A contrario, le "grand hyver" de 1709, qui dura presque trois mois et produisit des dégâts considérables, ne se traduit pas de la même façon. Il y a certes une augmentation de la mortalité, mais le volume des baptêmes reste stable. En vérité, si les semis d'hiver ont été ravagés par le froid, la famine fut en grande partie évitée grâce à l'orge qui put être semée au printemps. Toutefois, il est aussi intéressant de voir, toujours dans les registres paroissiaux, que la mortalité resta également élevée à la fin de cette même année 1709 et en 1710. C'est-à-dire que, malheureusement, les maladies suivirent cet accident climatique. Tout d'abord un "rhume épidémique" (probablement la grippe) qui s'installa dès février 1709 et emporta pas mal de monde dans les villes. Et ensuite, les maladies liées à la malnutrition (des voyageurs espagnols racontent avoir vu à la fin de l'été de pauvres gens paître comme des bêtes) s'attaquèrent aux plus pauvres. Comme toujours, la flambée des prix laissa sur le carreau les plus misérables. Mais malgré tout, il n'y a pas de crise démographique comme en 1693 / 1694 ou 1662 / 1663.

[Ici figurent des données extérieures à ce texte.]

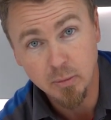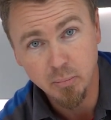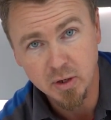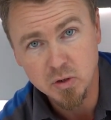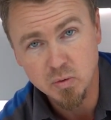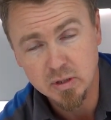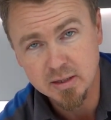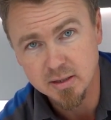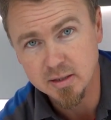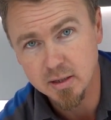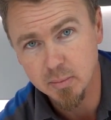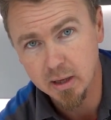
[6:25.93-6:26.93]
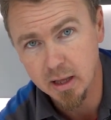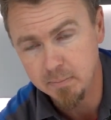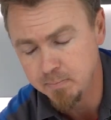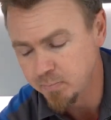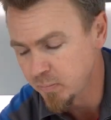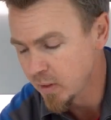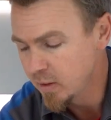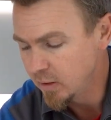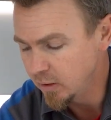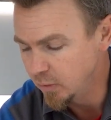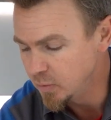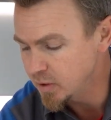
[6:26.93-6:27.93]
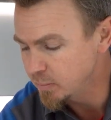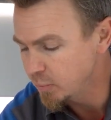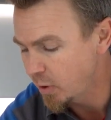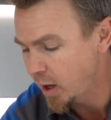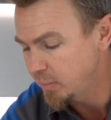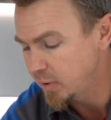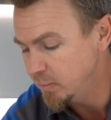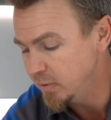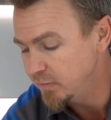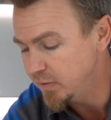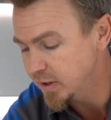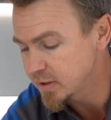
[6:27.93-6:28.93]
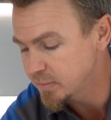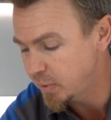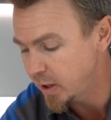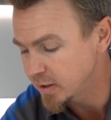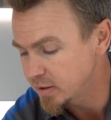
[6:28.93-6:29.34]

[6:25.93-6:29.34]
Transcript: the pressure in the system again. Losing prime can be fixed byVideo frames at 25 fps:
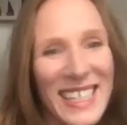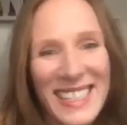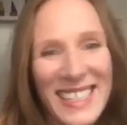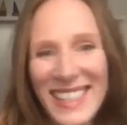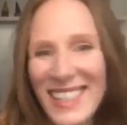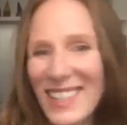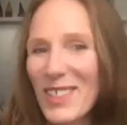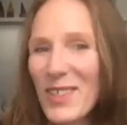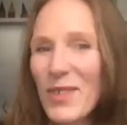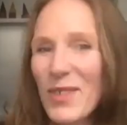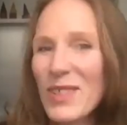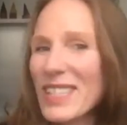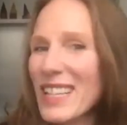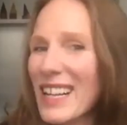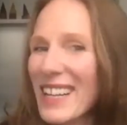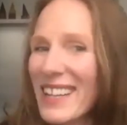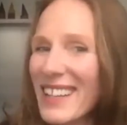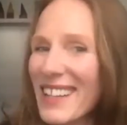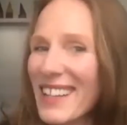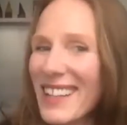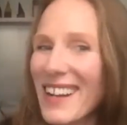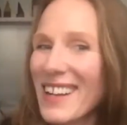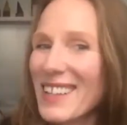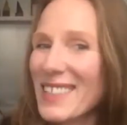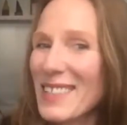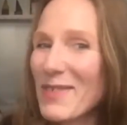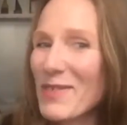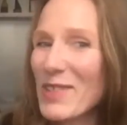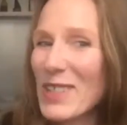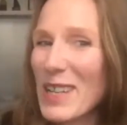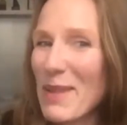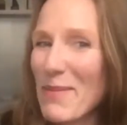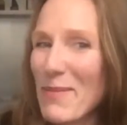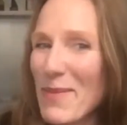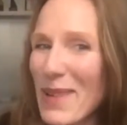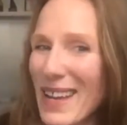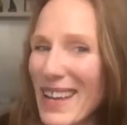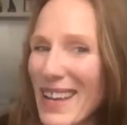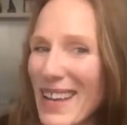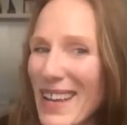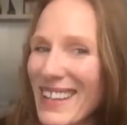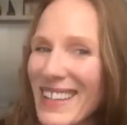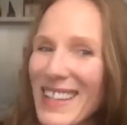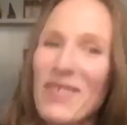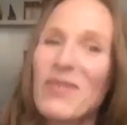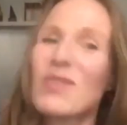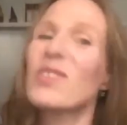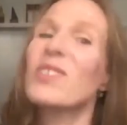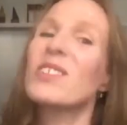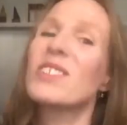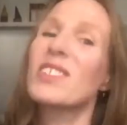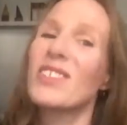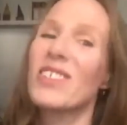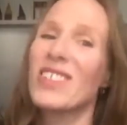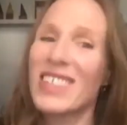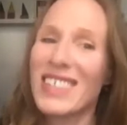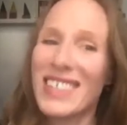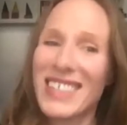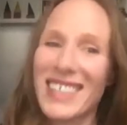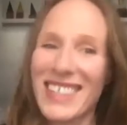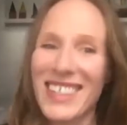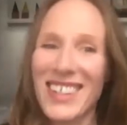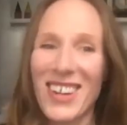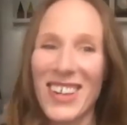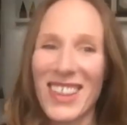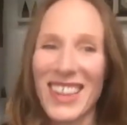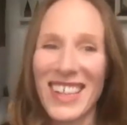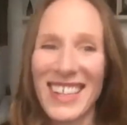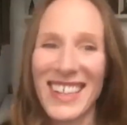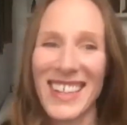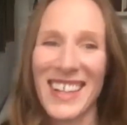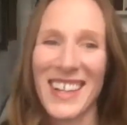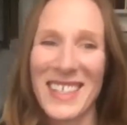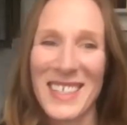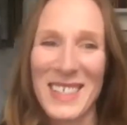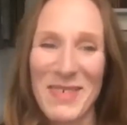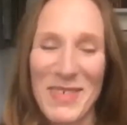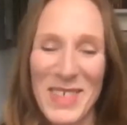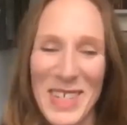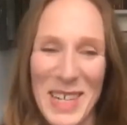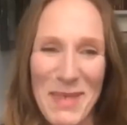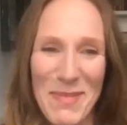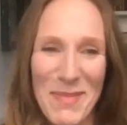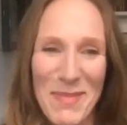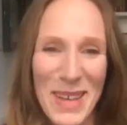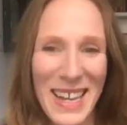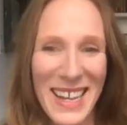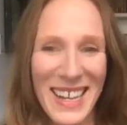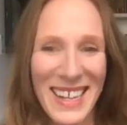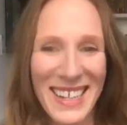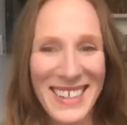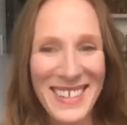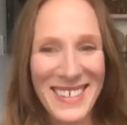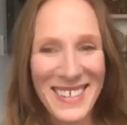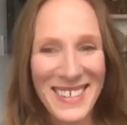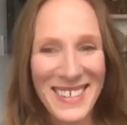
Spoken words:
there's always like a glass of champagne. Everyone's already got the glass of champagne.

L'hiver froid (ou l'été très chaud) n'est donc pas néfaste aux populations. Il emporte les plus fragiles, certes. Mais, vu la diminution globale de la mortalité sur les quelques années suivantes, on peut penser que ces gens étaient déjà, pour la plupart, condamnés à plus ou moins long terme.
Je ne veux pas faire de rapprochements douteux mais c'est un peu ce qu'on a vu avec la canicule de 2003. L'été a connu un gros pic de mortalité (concernant surtout les personnes très âgées), suivi d'un gros creux les mois suivants. C'est-à-dire qu'au lieu de s'étaler, comme d'habitude, sur plusieurs mois, les décès se sont concentrés sur quelques semaines de températures "critiques".